Monday, September 15, 2008

FINANCE, CREDIT AND COMMERCIAL EXCHANGE.

Money and Credit are so closely interwoven with the commercial life of a nation that it is essential for every person engaged in business to have some knowledge of the part which they play in it.

The Part Played by Banks.-- As generally understood, bankers are merely middle men who borrow from one set of persons at a rate in order to lend to another set at a greater rate, the difference between the two rates being their margin of profit. But in reality they are much more than this. They are conservers of a nation's capital and promoters of its trade and industry.
The most common function of banks is the discount of commercial paper running for short periods of time and representing actual transfers of property in the business world. In this way the bank exchanges its well known credit for the less known credit of merchants and manufacturers.

How Banks Increase the Potency of Capital.-- By means of banking, a given amount of wealth acquires nearly the same potency when diffused among millions as when concentrated in the hands of a few. Banks take the place of large capitalists; they gather into one fund the small savings or reserve-wealth of the masses, and thus render these as available for the employment of labor as if they belonged to a single possessor. And also they supply the knowledge and enterprise requisite for the employment of that wealth, which is in great part wanting on the part of the actual owners of it. Hence the banking system accomplishes the same results as if the wealth of a country were concentrated in the hands of a few large capitalists, and yet allows of that wealth being actually diffused among tens of thousands of owners. The banking system, in short, immensely increases the potency of capital, which has quite as much to do with national progress as the actual amount of national wealth.

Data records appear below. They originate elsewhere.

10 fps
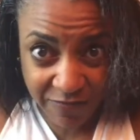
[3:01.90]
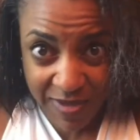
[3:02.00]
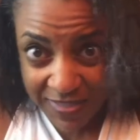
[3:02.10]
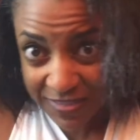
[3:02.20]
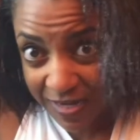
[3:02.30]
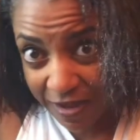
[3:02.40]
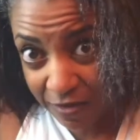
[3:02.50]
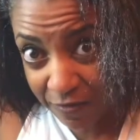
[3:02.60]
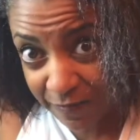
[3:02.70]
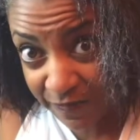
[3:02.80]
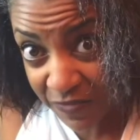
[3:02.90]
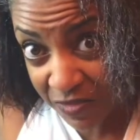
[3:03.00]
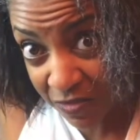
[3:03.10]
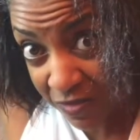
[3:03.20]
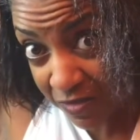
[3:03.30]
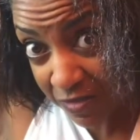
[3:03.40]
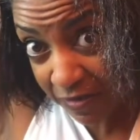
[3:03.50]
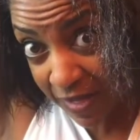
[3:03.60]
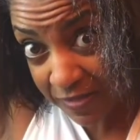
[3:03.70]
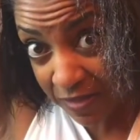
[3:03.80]
of my style.
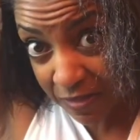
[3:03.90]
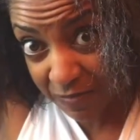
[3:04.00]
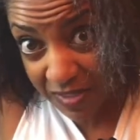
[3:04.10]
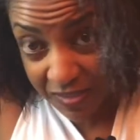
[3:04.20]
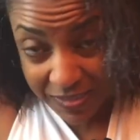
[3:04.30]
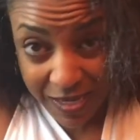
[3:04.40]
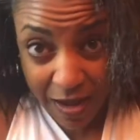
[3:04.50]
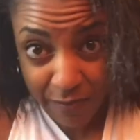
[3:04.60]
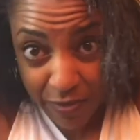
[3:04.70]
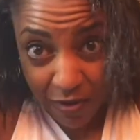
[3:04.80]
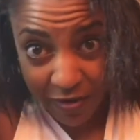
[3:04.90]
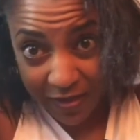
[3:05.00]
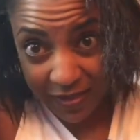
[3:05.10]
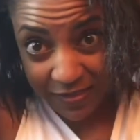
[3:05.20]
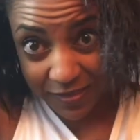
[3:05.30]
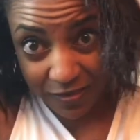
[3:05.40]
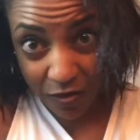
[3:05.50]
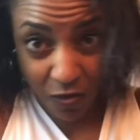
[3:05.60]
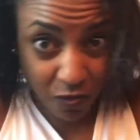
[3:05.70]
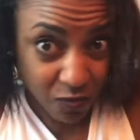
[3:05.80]
So that's gonna be the top part is its
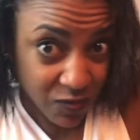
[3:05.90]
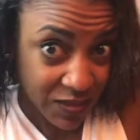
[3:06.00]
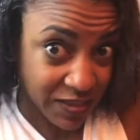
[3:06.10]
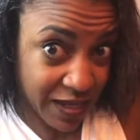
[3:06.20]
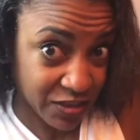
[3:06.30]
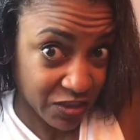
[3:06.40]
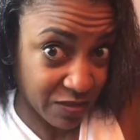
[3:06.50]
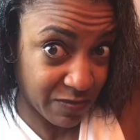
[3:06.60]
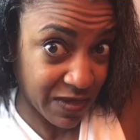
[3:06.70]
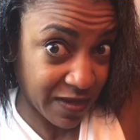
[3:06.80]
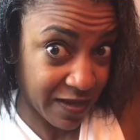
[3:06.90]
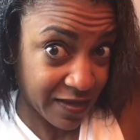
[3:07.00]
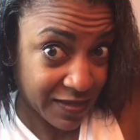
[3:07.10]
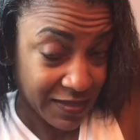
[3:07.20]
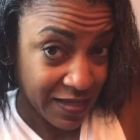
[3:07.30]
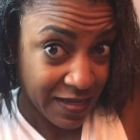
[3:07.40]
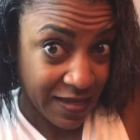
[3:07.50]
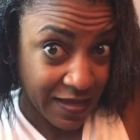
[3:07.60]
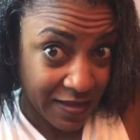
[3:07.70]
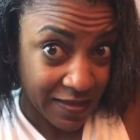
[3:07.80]
own section, because
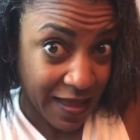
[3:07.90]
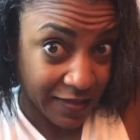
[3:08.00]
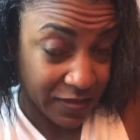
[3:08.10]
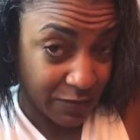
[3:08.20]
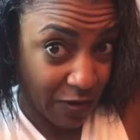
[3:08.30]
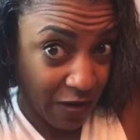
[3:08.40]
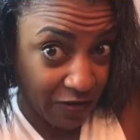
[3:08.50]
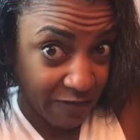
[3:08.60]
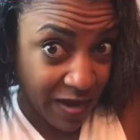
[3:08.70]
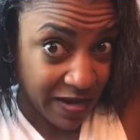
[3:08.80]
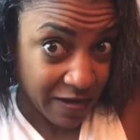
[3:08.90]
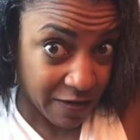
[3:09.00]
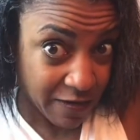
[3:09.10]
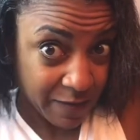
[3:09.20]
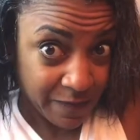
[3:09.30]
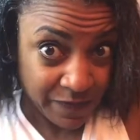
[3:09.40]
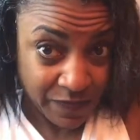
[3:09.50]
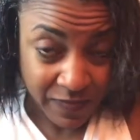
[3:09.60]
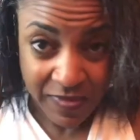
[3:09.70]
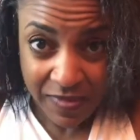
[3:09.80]
that's the part of my hair
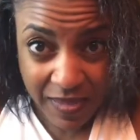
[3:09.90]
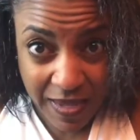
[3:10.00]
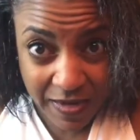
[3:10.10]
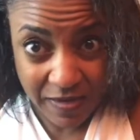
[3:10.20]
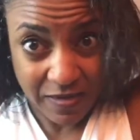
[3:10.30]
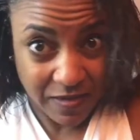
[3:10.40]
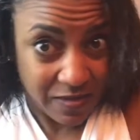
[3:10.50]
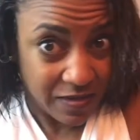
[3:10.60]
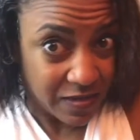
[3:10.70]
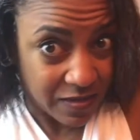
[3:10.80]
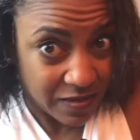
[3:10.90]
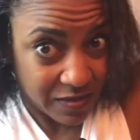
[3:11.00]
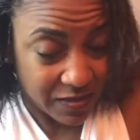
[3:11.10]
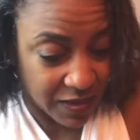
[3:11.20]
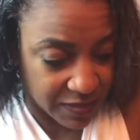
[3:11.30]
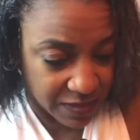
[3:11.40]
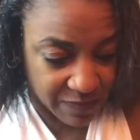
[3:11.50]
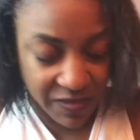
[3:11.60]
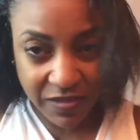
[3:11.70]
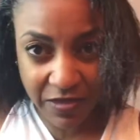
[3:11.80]
that does
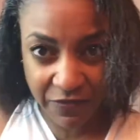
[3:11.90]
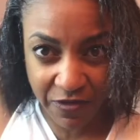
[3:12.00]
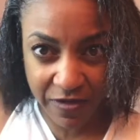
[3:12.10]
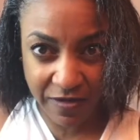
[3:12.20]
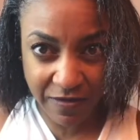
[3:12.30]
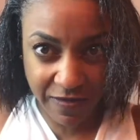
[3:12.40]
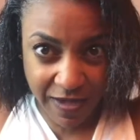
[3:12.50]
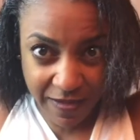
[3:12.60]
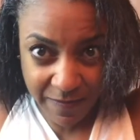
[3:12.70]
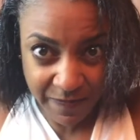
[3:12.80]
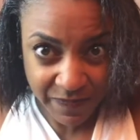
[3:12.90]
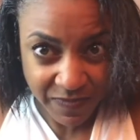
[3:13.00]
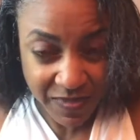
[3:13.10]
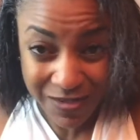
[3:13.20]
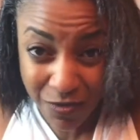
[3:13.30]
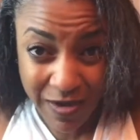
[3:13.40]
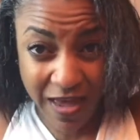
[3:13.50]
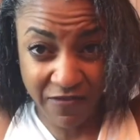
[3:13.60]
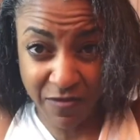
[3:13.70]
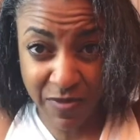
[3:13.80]
something different, okay? Now don't
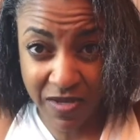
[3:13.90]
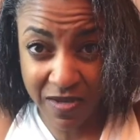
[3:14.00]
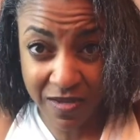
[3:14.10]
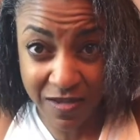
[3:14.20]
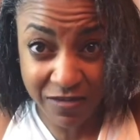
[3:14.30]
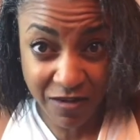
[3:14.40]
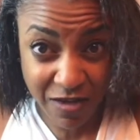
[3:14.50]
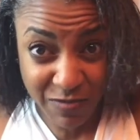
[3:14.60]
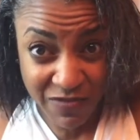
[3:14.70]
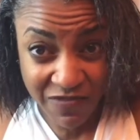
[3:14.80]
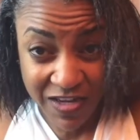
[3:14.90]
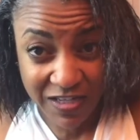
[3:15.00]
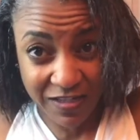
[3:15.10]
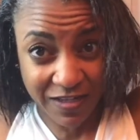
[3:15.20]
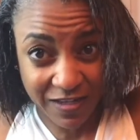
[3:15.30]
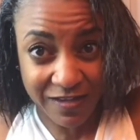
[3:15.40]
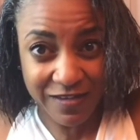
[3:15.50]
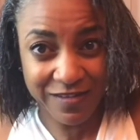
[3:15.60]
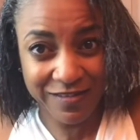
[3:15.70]
laugh at me. These are gonna be funny looking.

Banks, as before stated, take the place of large capitalists; so that the money expended by the wealthy and enterprising portion of the community in trade or industrial works, such as railways, etc., although dispersed in wage payments among the laboring classes, who do not themselves employ the money thus acquired in reproductive industry, is not thereby withdrawn from production, seeing that it immediately finds its way back into the banks, who employ it just as a large capitalist would.

If there were no banks, a large portion of the money employed in the construction of a railway would stagnate as small hoards in the hands of thousands of owners, and a very long period would elapse before it became again available for production by returning it into the hands of large capitalists; whereas, through the agency of banks, the small sums are quickly re-united, and become disposable anew for industrial investment. In this way capital is re-collected as soon as dispersed, and hence, by means of Banking, the reserve-wealth of a country, although ceaselessly dispersed in industrial expenditure, practically remains massed or concentrated in compartively few hands and therefore in the most effective condition for augmenting production. In this way a very large amount of capital which would otherwise become "fixed", in consequence of its being employed in industrial enterprise, immediately reappears as "floating" capital, available for similar investments by other parties.